Once due to be the follow-up to Django Unchained, Quentin Tarantino cancelled the film in January after the script spread around Hollywood and film websites.
At the time, the director said he was “very, very depressed” by the leak.
However, Quentin Tarantino, 51, was in better spirits for the one-off live reading and hinted his movie may yet see the light of day.
“I’m working on a second draft and I will do a third draft but we’re reading from the first draft,” he told the audience at Los Angeles’ Theatre at the Ace Hotel.
He also suggested the script would be changed substantially in future drafts – in particular the final act, which he described as the “fifth chapter”.
“The chapter five here will not be the chapter five later so this will be the only time it is seen, ever,” he said.
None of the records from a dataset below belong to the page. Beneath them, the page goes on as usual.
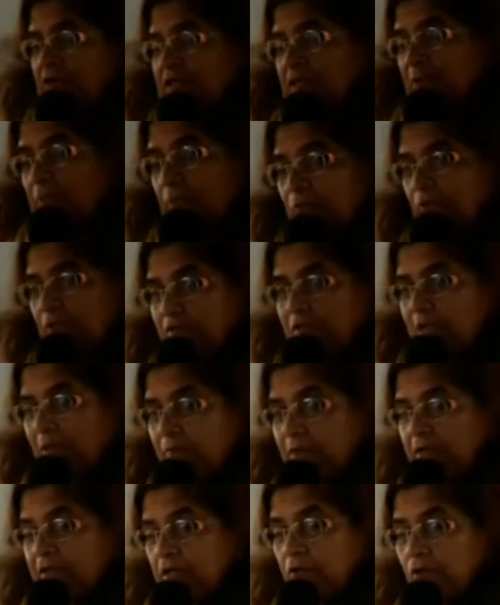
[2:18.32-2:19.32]
se la fue
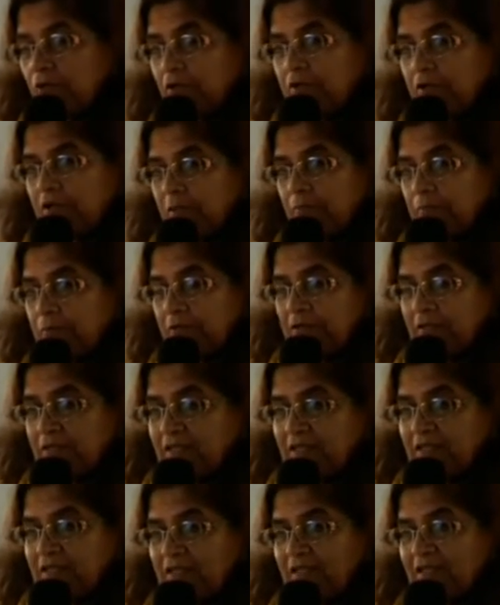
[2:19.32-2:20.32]
comunicando a otro,
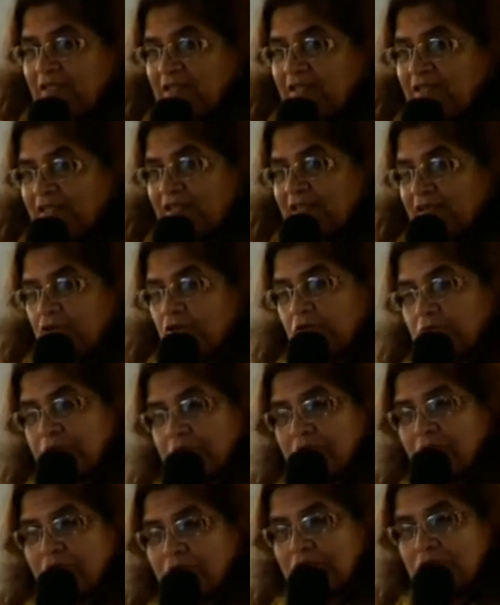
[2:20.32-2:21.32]
a
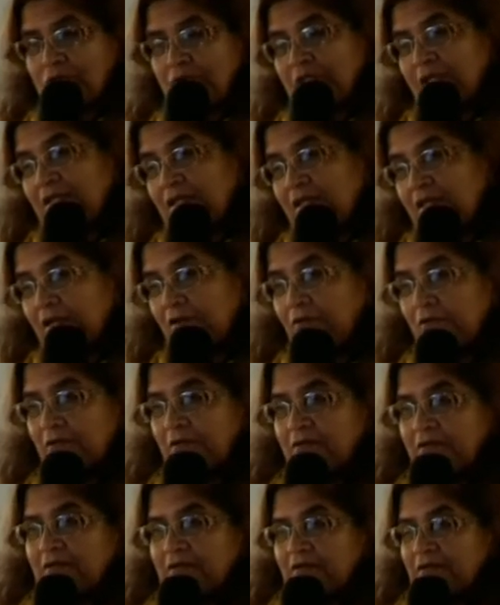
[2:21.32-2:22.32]
familiares, amigos,
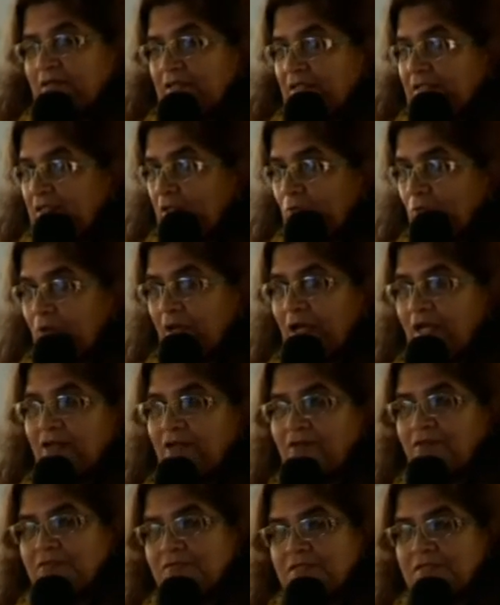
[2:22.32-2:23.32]
vecinos, compañeros de
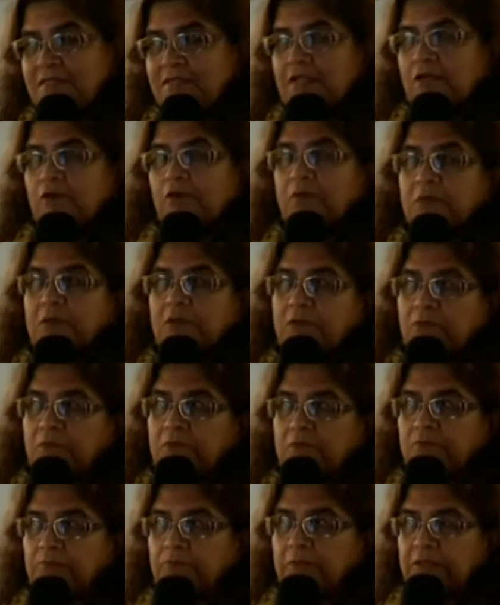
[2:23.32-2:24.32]
trabajo. Ese
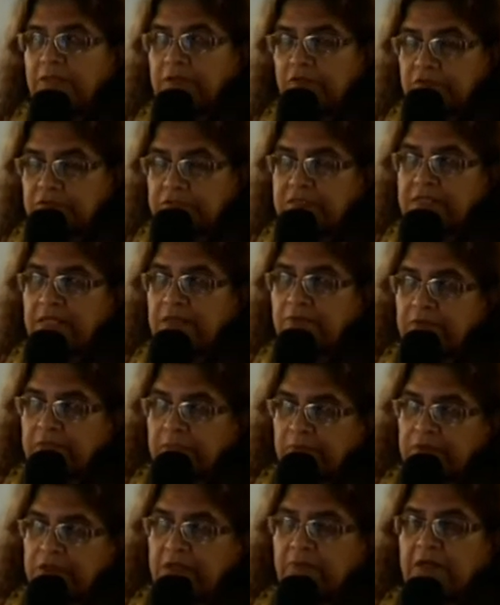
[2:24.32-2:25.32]
tiempo era
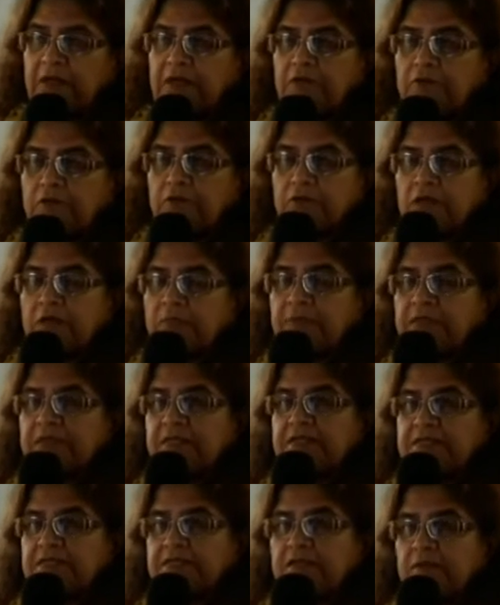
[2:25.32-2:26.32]
espléndido en, en
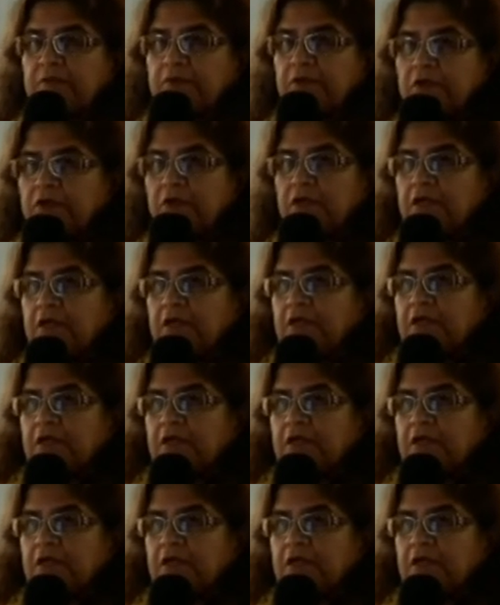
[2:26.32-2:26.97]
fábricas.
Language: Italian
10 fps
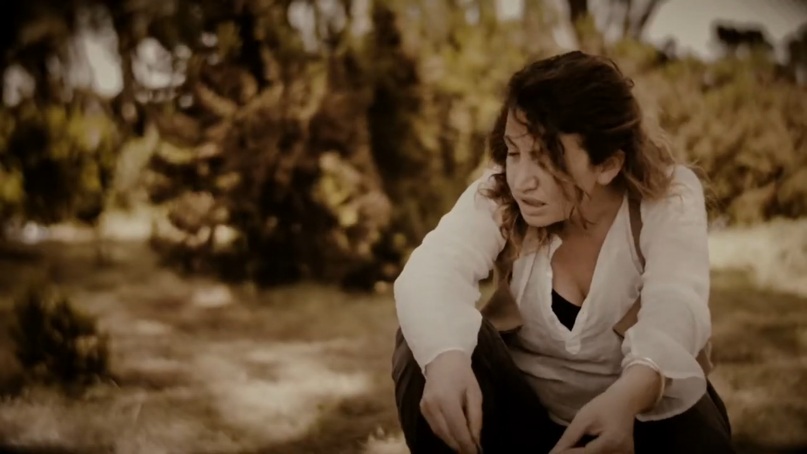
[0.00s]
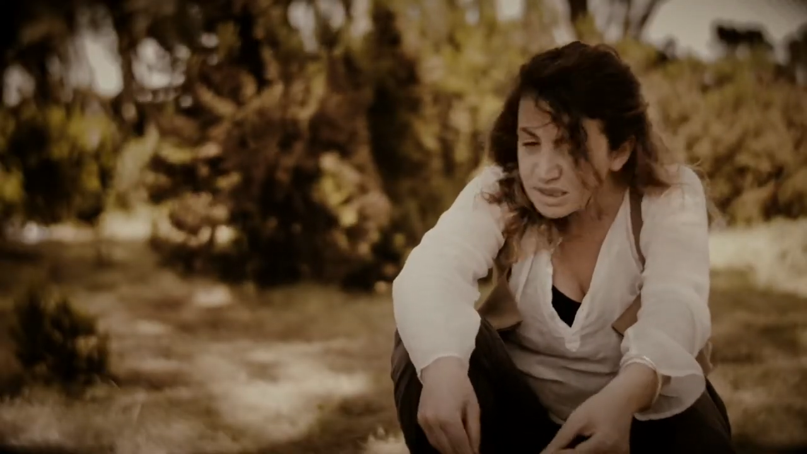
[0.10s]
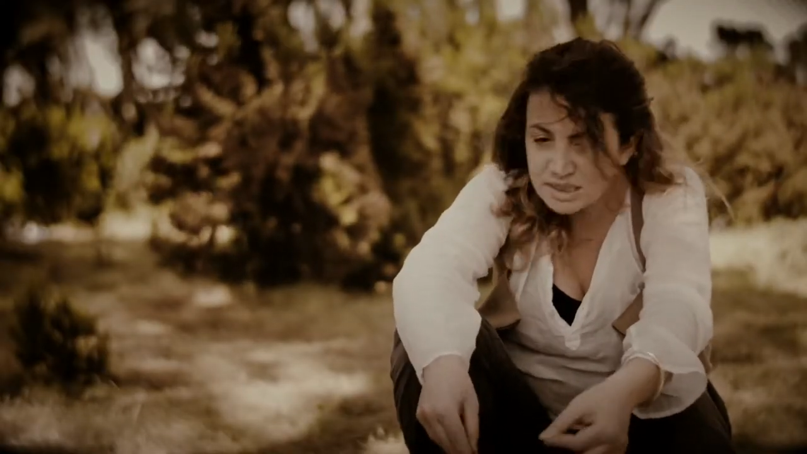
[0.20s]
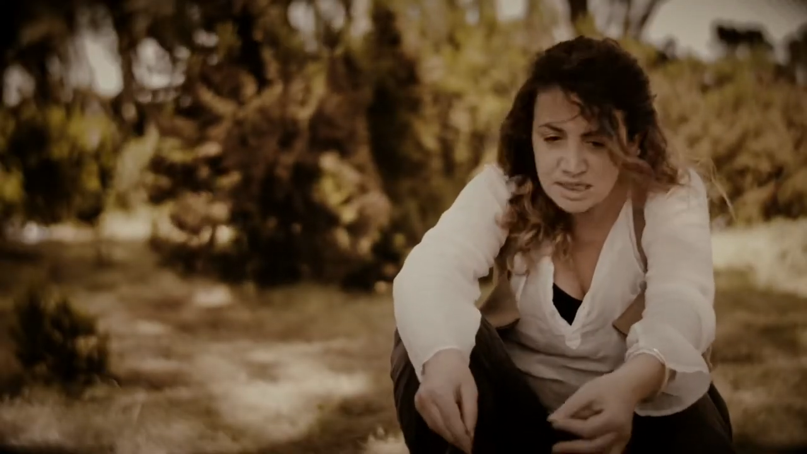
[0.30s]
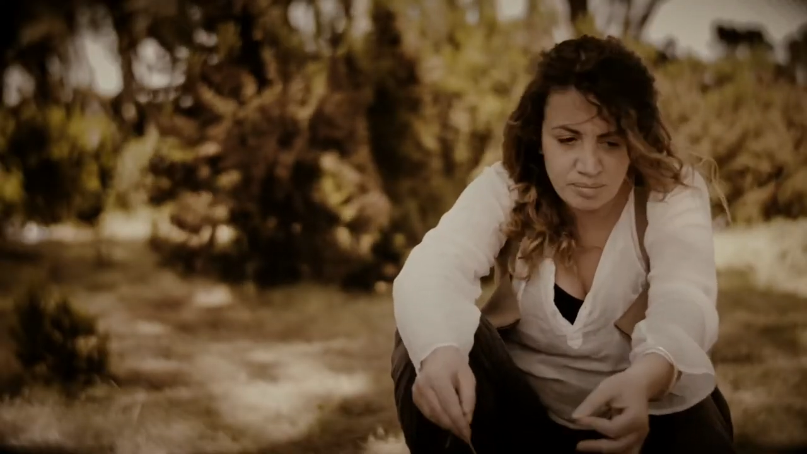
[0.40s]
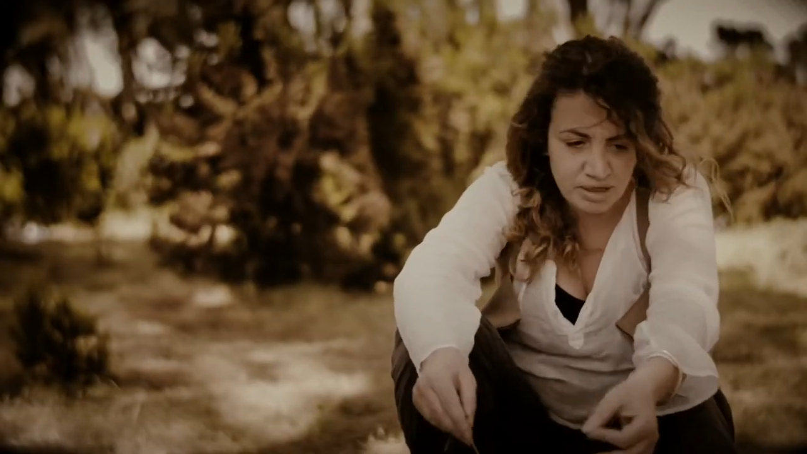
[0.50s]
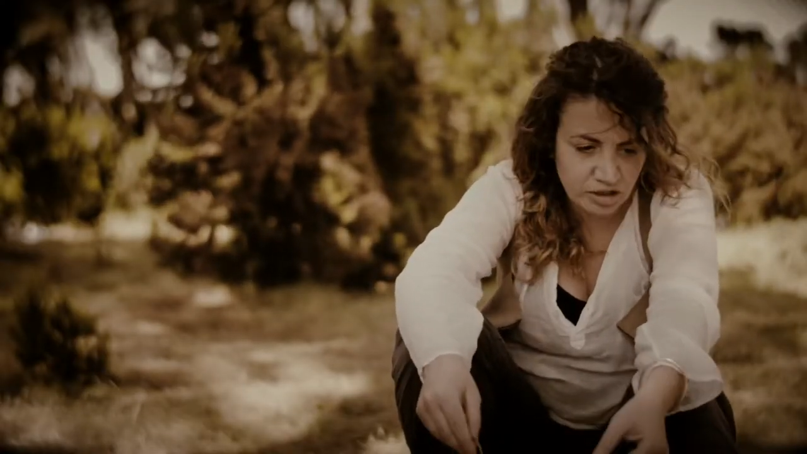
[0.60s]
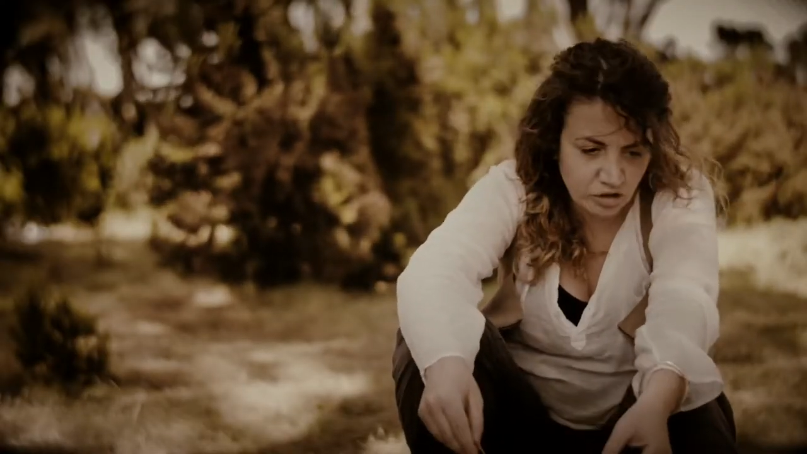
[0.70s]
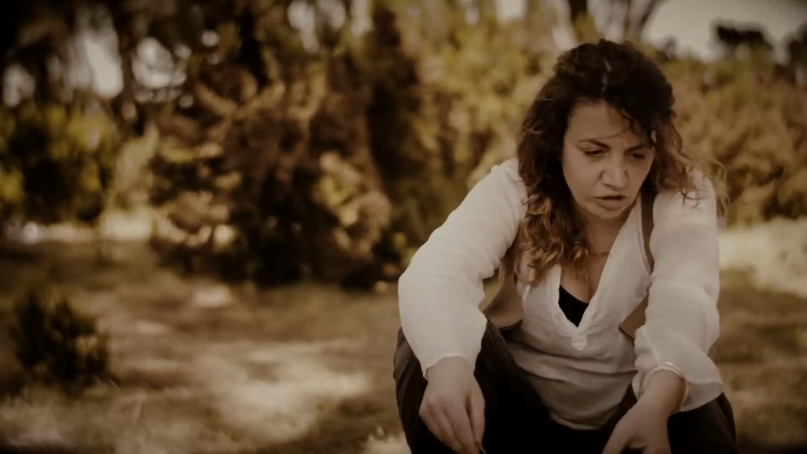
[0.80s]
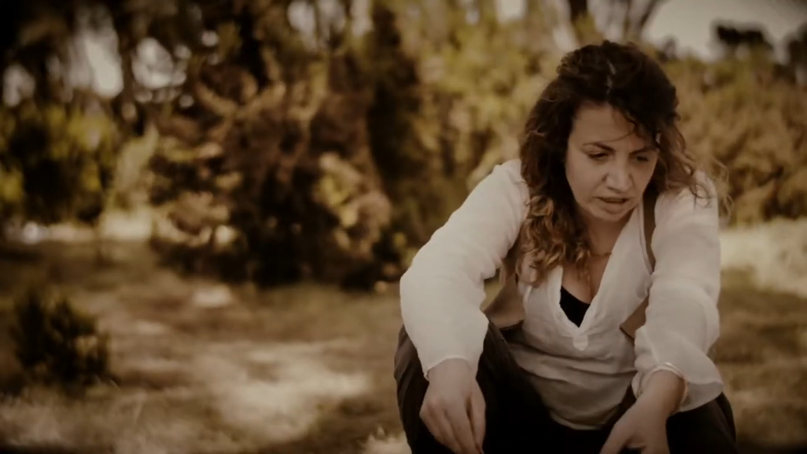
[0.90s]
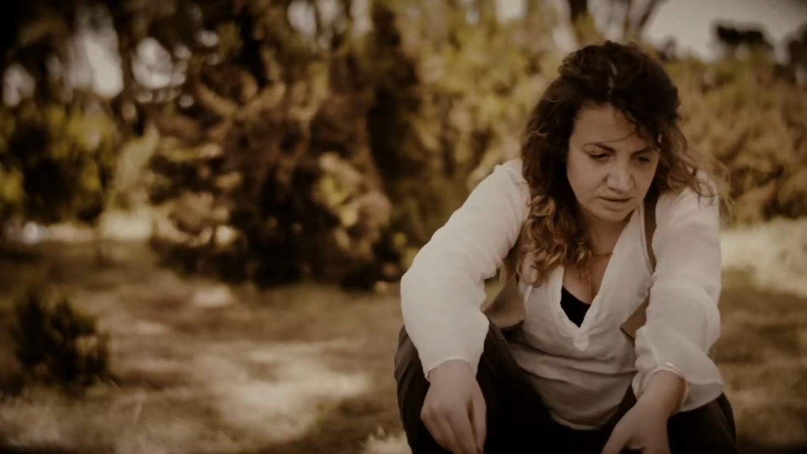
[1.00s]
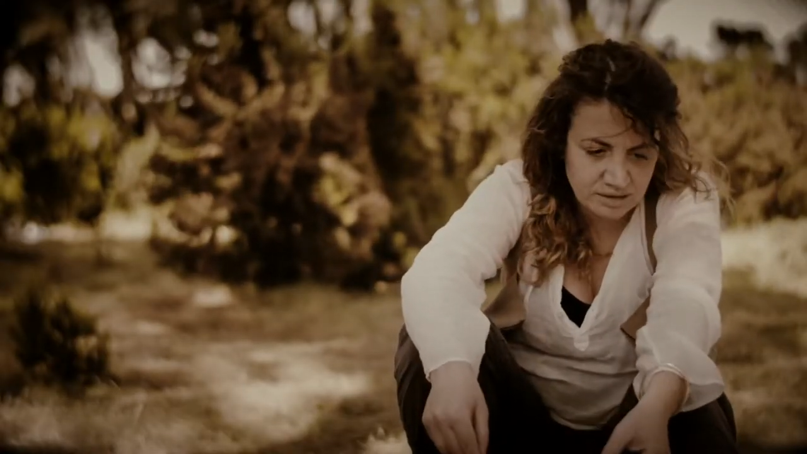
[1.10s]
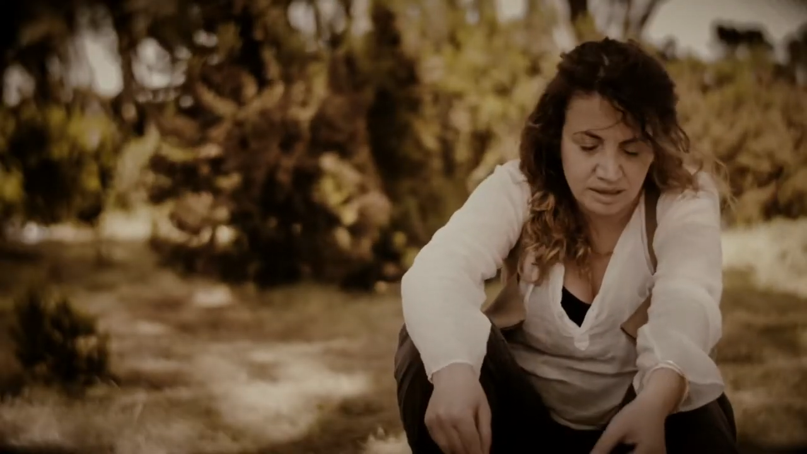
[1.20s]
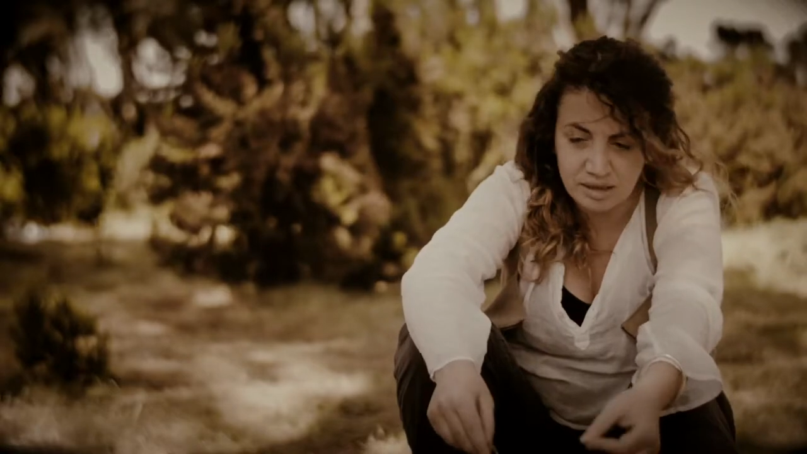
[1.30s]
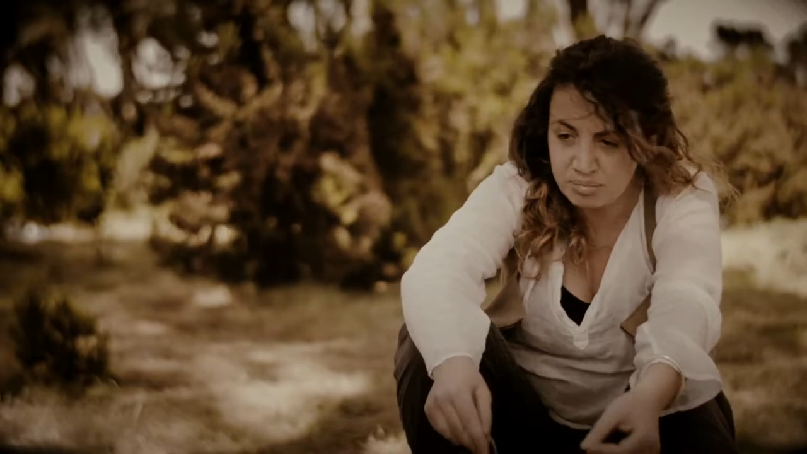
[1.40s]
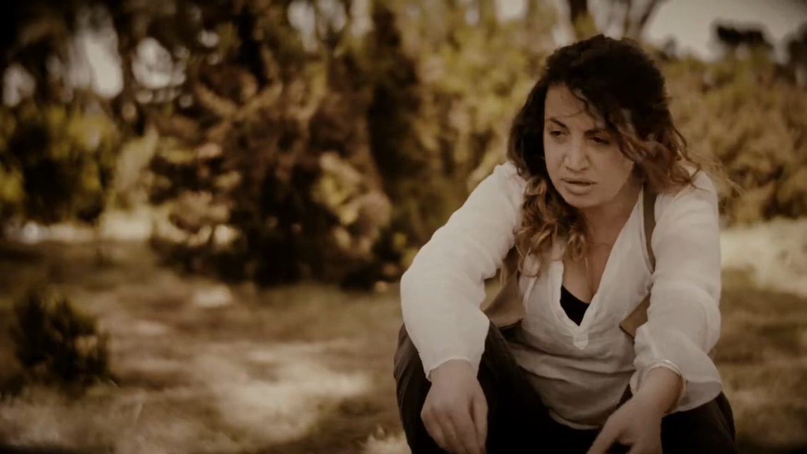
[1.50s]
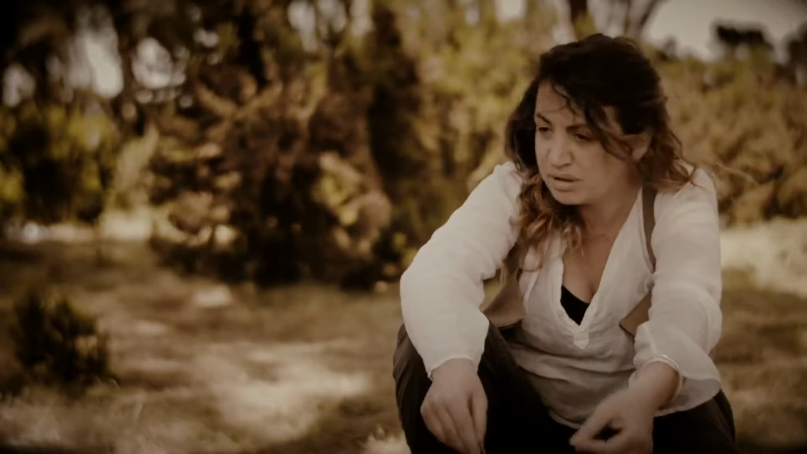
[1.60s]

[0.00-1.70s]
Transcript: sia per ignoranza che per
Quentin Tarantino was joined by Samuel L. Jackson, Bruce Dern and Michael Madsen in Los Angeles for a reading of his leaked script, Hateful Eight
Set in post-civil war Wyoming, the Western drama takes place after a blizzard diverts a stagecoach from its route, stranding a mismatched group of outlaws in a “haberdashery”.
Among their number are a competing pair of bounty hunters, a renegade Confederate soldier and a female prisoner.
Four of the five “chapters” take place almost entirely within one room, said the Hollywood Reporter, which described the plot as an Agatha Christie-style whodunnit, albeit with added violence.
Several of Quentin Tarantino’s old cast-members took part in the reading, with Tim Roth (Reservoir Dogs, Pulp Fiction), Kurt Russell (Death Proof) and Amber Tamblyn (Django Unchained) all on stage.
“We’ve been rehearsing this for the last 3 days and we’re not bad,” said Quentin Tarantino.
Samuel L. Jackson and Kurt Russell played the dueling bounty hunters, while Michael Madsen played cowboy John Gage and Quentin Tarantino narrated.
“Guys, you are starting to drift away from the dialogue on the page,” he told the ensemble at one point.
“No more co-writing!”
About 1,200 people attended the show, with tickets priced between $150 and $200.
Among the audience were film mogul Harvey Weinstein, who has distributed several of Quentin Tarantino’s movies, and X-Men writer David Hayder.
Mobile phones were banned, and there was no live stream of the event.
Meanwhile, Quentin Tarantino is suing gossip website Gawker for contributory copyright infringement after it posted a link to the leaked screenplay.
The trial is due to start on January 27, 2015.